● **ASSIGNED TASK**: Copy every record verbatim but exclude the pictures.

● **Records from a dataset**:
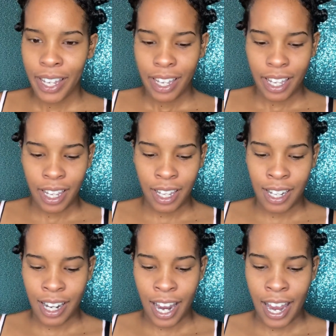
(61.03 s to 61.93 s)
And
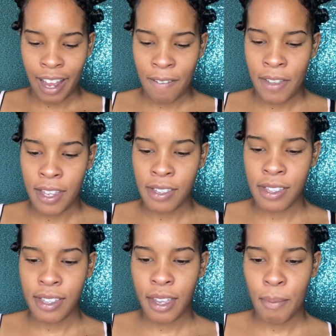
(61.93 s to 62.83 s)
I have
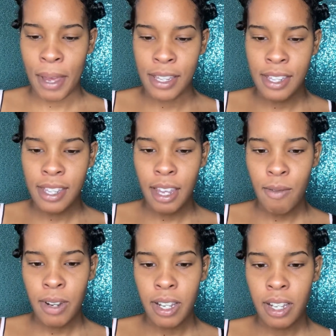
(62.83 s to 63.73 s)
this
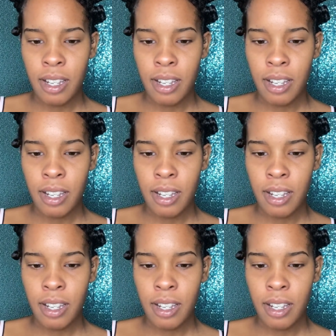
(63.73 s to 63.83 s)
mascara,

● **RESPONSE BOX**:
(61.03 s to 61.93 s)
And
(61.93 s to 62.83 s)
I have
(62.83 s to 63.73 s)
this
(63.73 s to 63.83 s)
mascara,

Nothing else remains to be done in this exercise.